## TASK ITEM:
Working from the data below, write out exactly the lines from its first through the line that contains "[00:01:23.72]", both ends included and pictures omitted.

## INFORMATION SHOWN:

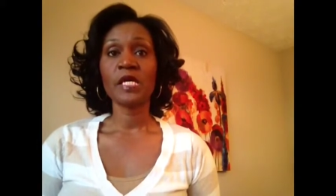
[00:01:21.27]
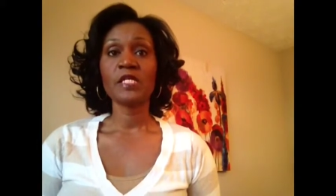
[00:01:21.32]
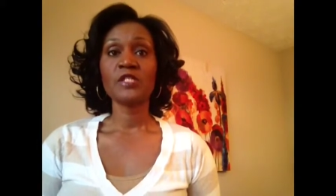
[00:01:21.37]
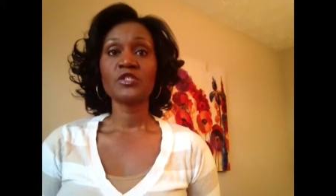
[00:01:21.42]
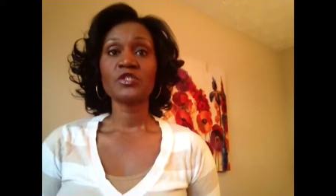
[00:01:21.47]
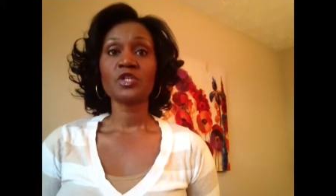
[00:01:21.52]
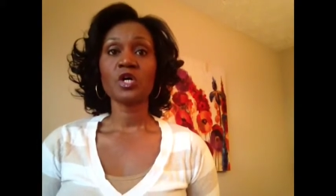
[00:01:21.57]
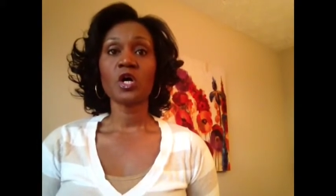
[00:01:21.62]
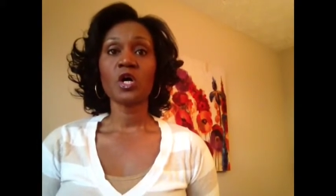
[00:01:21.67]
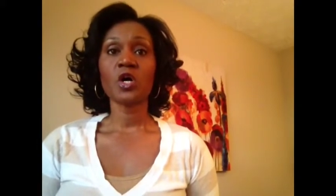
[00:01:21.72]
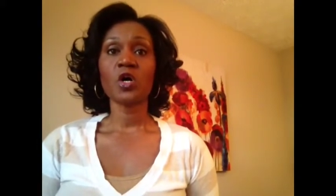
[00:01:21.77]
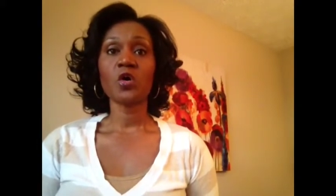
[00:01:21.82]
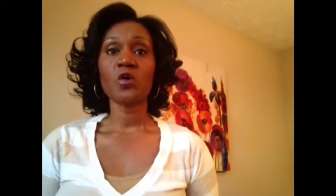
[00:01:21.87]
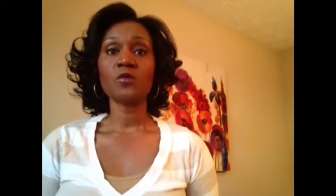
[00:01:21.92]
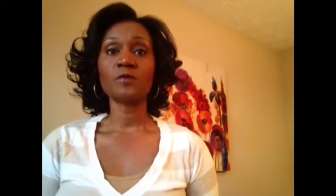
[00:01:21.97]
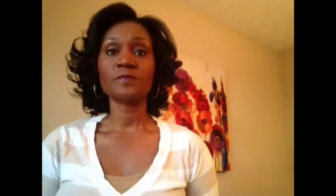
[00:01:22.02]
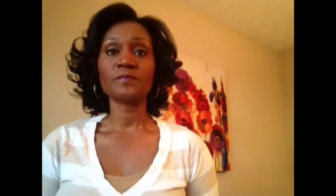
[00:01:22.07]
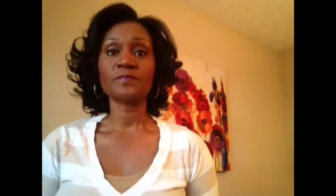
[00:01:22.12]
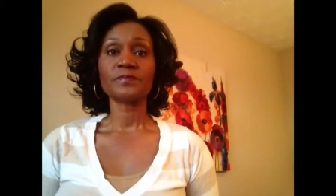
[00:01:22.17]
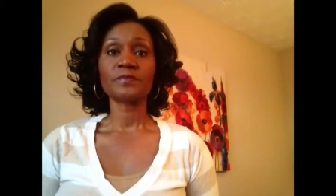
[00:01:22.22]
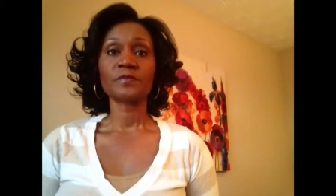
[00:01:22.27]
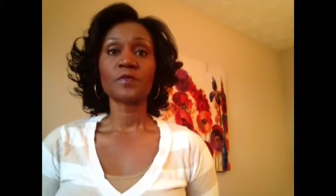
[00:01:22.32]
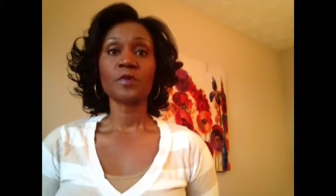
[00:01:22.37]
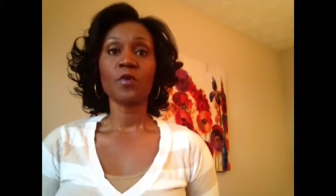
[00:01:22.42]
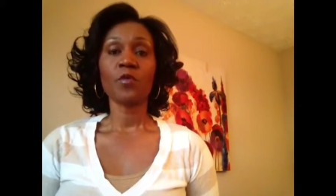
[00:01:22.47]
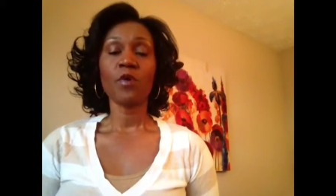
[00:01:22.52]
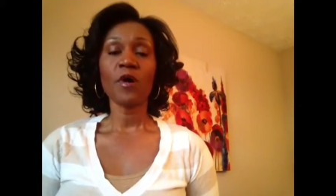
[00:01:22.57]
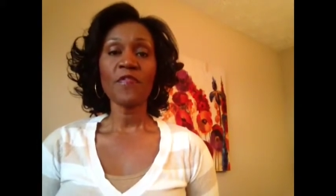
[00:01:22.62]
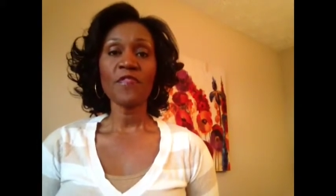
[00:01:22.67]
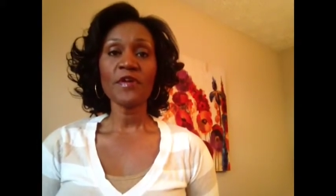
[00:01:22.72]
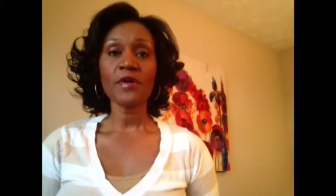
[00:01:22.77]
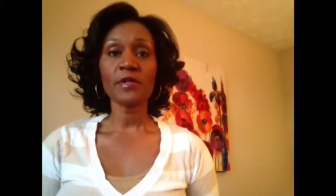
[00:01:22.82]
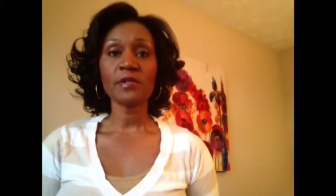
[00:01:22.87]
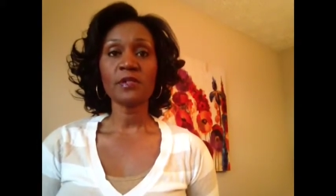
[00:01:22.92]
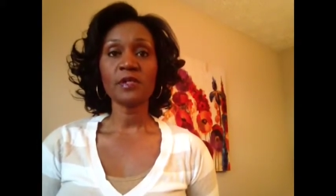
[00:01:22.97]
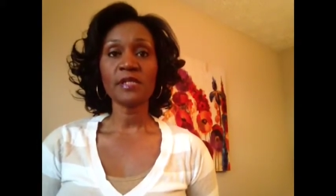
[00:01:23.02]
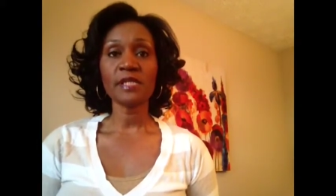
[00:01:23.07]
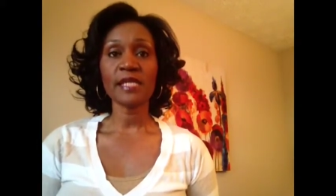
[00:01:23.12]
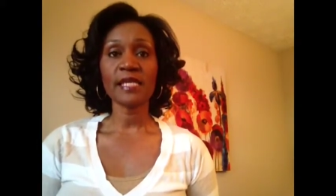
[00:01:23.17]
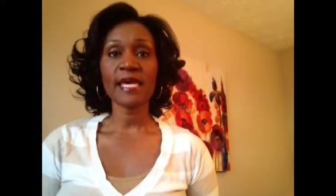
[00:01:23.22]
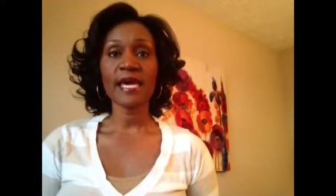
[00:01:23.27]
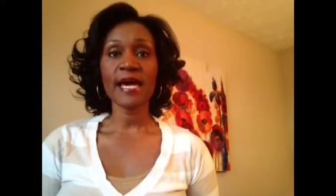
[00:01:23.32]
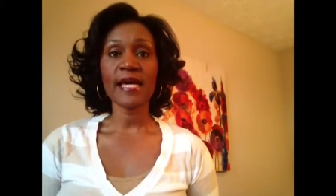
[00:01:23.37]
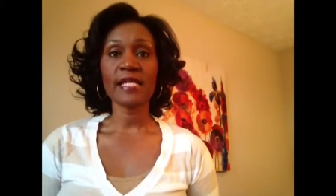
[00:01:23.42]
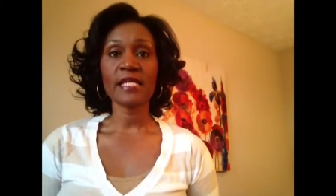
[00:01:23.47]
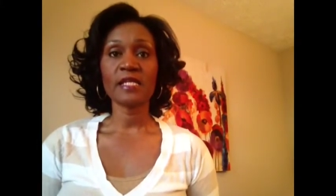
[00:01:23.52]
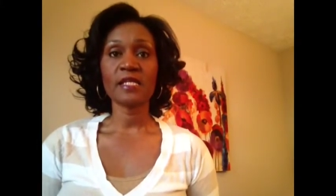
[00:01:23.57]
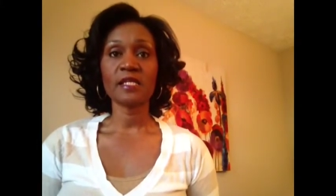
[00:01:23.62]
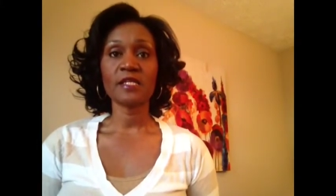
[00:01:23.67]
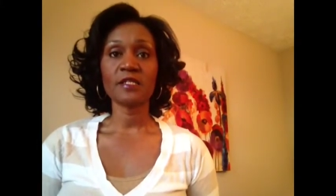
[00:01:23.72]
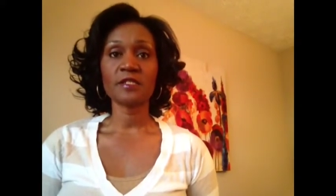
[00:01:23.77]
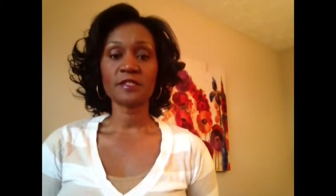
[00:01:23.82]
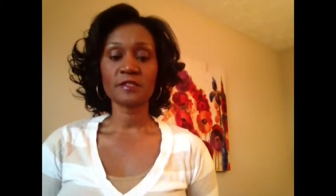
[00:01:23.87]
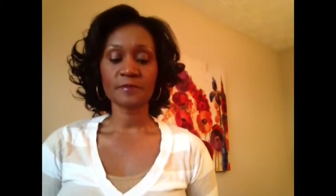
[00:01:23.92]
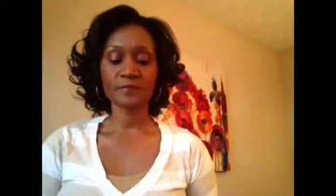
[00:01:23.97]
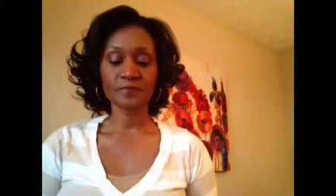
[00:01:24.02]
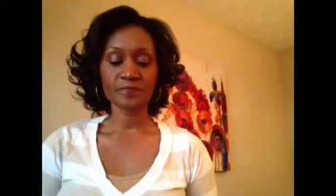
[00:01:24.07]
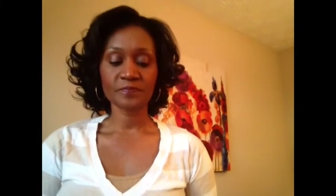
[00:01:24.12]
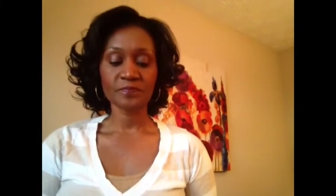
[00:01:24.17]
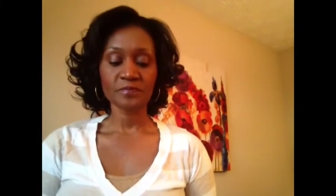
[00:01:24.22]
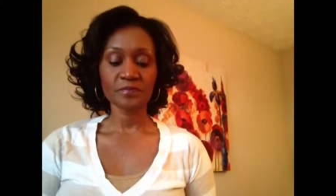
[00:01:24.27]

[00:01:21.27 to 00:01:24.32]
So what they're looking at is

## RESPONSE TO THE EXERCISE:
[00:01:21.27]
[00:01:21.32]
[00:01:21.37]
[00:01:21.42]
[00:01:21.47]
[00:01:21.52]
[00:01:21.57]
[00:01:21.62]
[00:01:21.67]
[00:01:21.72]
[00:01:21.77]
[00:01:21.82]
[00:01:21.87]
[00:01:21.92]
[00:01:21.97]
[00:01:22.02]
[00:01:22.07]
[00:01:22.12]
[00:01:22.17]
[00:01:22.22]
[00:01:22.27]
[00:01:22.32]
[00:01:22.37]
[00:01:22.42]
[00:01:22.47]
[00:01:22.52]
[00:01:22.57]
[00:01:22.62]
[00:01:22.67]
[00:01:22.72]
[00:01:22.77]
[00:01:22.82]
[00:01:22.87]
[00:01:22.92]
[00:01:22.97]
[00:01:23.02]
[00:01:23.07]
[00:01:23.12]
[00:01:23.17]
[00:01:23.22]
[00:01:23.27]
[00:01:23.32]
[00:01:23.37]
[00:01:23.42]
[00:01:23.47]
[00:01:23.52]
[00:01:23.57]
[00:01:23.62]
[00:01:23.67]
[00:01:23.72]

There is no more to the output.